Victorian Premier Daniel Andrews said he is confident the state will be prepared to handle the coronavirus pandemic and bushfire season but admits “it won’t be an easy summer”.
Victorian Premier Daniel Andrews said the state will be ready to handle the upcoming bushfire season, but admits it will not be easy.
His comments come as the state government announced more than $110 million for bushfire-affected communities to help their long-term economic recovery.
“Every season is a challenge. Just because we had thousands of hectares burnt last summer doesn’t mean we will be immune,” Mr Andrews told reporters on Sunday.
“Our active assumption every year is that the next season will be worse than the last one.”
He is confident planning will be in place despite authorities also juggling Australia’s worst coronavirus outbreak.
“I am very confident we can have multiple things (the coronavirus pandemic and bushfires) planned out at the same time.”
“But it won’t be an easy summer, not if 2020 has gone the way it has been.”
To be rolled out during the next 12 to 18 months, the funding comes as the mammoth clean-up effort following the devastating 2019-2020 bushfires nears completion.
Released as part of the State Recovery Plan released on Sunday, the money will be spent on getting communities back on their feet.
“We’re delivering 18 critical, region-wide projects right now, and a further $34.3 million for projects shaped and supported by local communities into the future,” Emergency Services Minister Lisa Neville said.
More than 700 properties have been cleared with planning advice available for bushfire-affected households seeking to rebuild.
The Andrews government has pledged $78.06 million towards infrastructure and community rebuilding projects including the repair of roads, environmental repair and re-forestation and higher-quality, temporary housing for bushfire victims.

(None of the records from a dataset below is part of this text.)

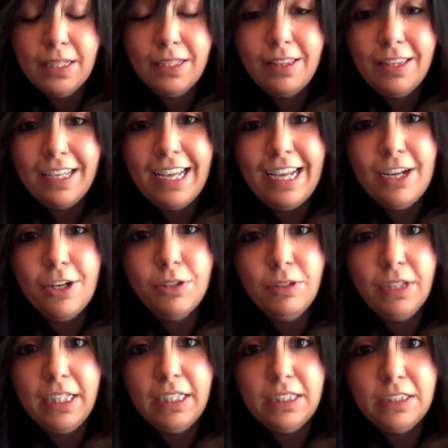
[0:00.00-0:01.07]
the hair
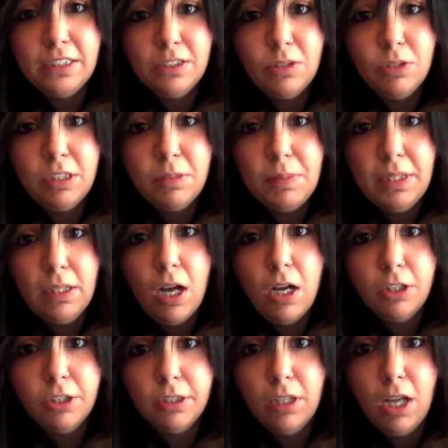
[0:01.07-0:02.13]
length is going to be
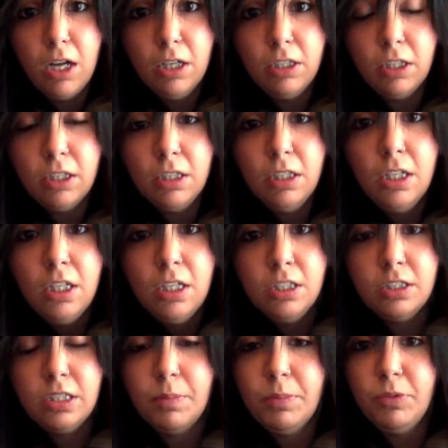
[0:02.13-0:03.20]
longer and longer.
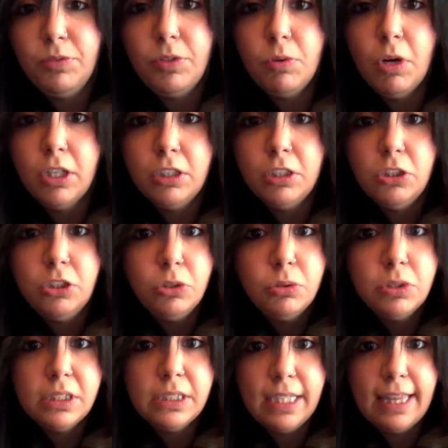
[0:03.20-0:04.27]
Some of you aren't
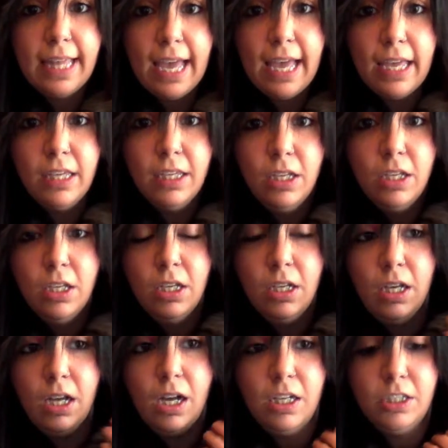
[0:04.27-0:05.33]
used to that.
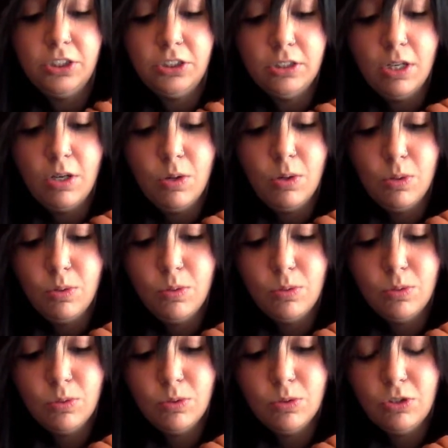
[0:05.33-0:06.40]
So
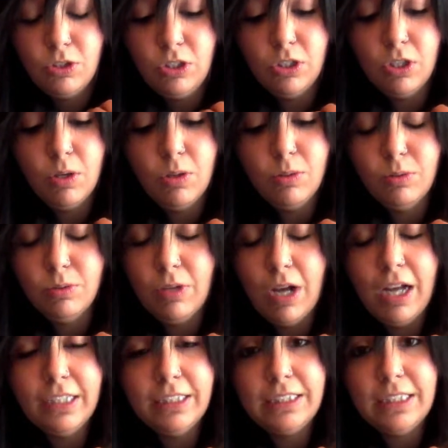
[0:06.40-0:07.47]

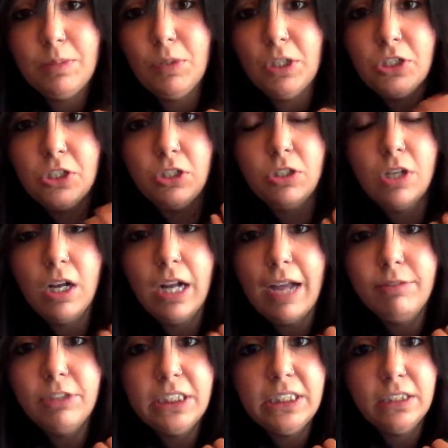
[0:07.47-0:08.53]
honestly, brushing your dog
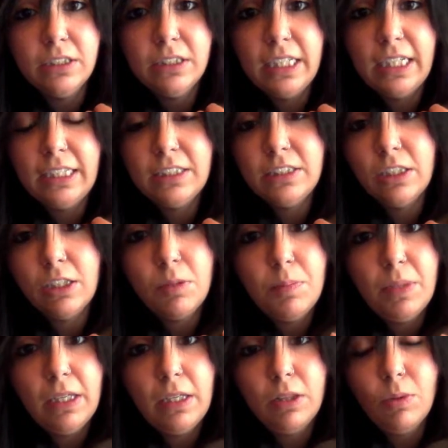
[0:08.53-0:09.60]
every single day is going to
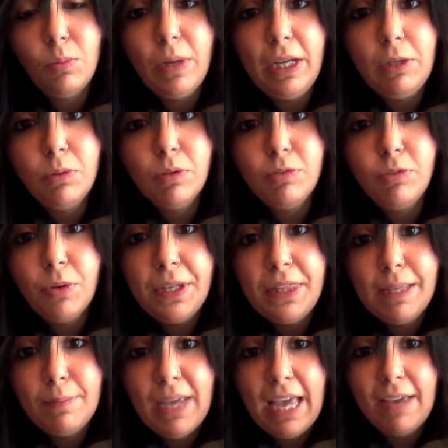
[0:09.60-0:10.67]
be the way to avoid
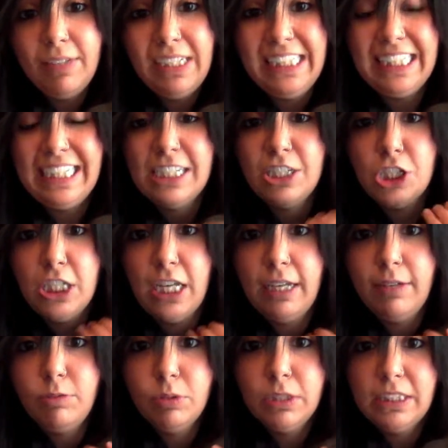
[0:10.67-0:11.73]
them having to get
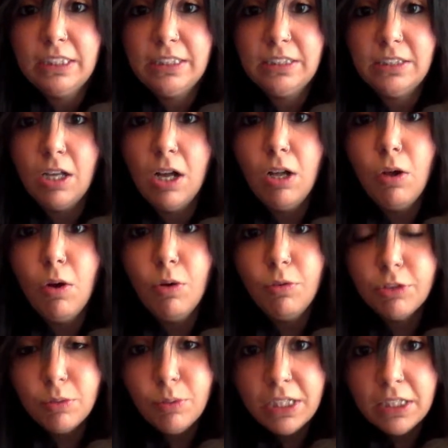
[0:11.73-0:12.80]
shaved when this is all
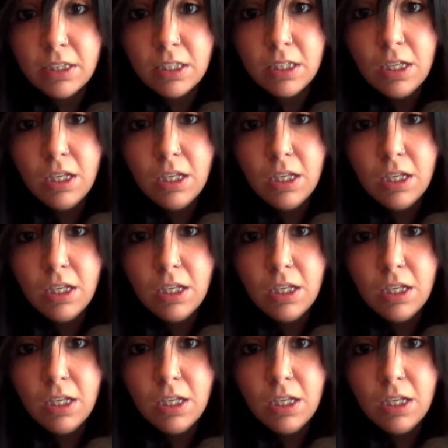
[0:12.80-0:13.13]
over with.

Money has also been put aside for legal support, local councils and $4.8 million towards Aboriginal community organisations, businesses and infrastructure.
An additional $34.3 million will go towards the Local Economic Recovery program – matching a previous contribution by the federal government – earmarked for projects by councils and recovery groups.
However, Opposition Leader Michael O’Brien questioned the timing of the announcement, claiming the funding had already been allocated.
“Putting an old gift in a new box doesn’t make it a new present,” he told reporters.
“What the government has done here seems to have been to re-announce previously announced money in a new package today.”
More than 1000 properties were destroyed and five people died in the Victorian bushfires, which directly affected more than 120 communities in East Gippsland and northeast Victoria.